Instructions to follow:
Print out each entry below in full, exactly as given, excluding pictures.

Extracted material:
---+---

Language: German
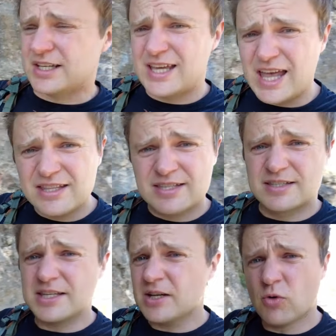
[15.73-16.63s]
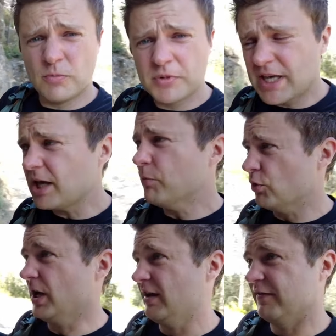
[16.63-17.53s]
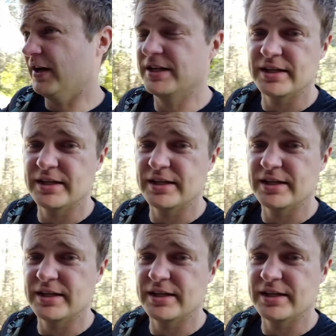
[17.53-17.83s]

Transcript: ihr kennt die Umgebung einfach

---+---

Result of this task:
Language: German
[15.73-16.63s]
[16.63-17.53s]
[17.53-17.83s]

Transcript: ihr kennt die Umgebung einfach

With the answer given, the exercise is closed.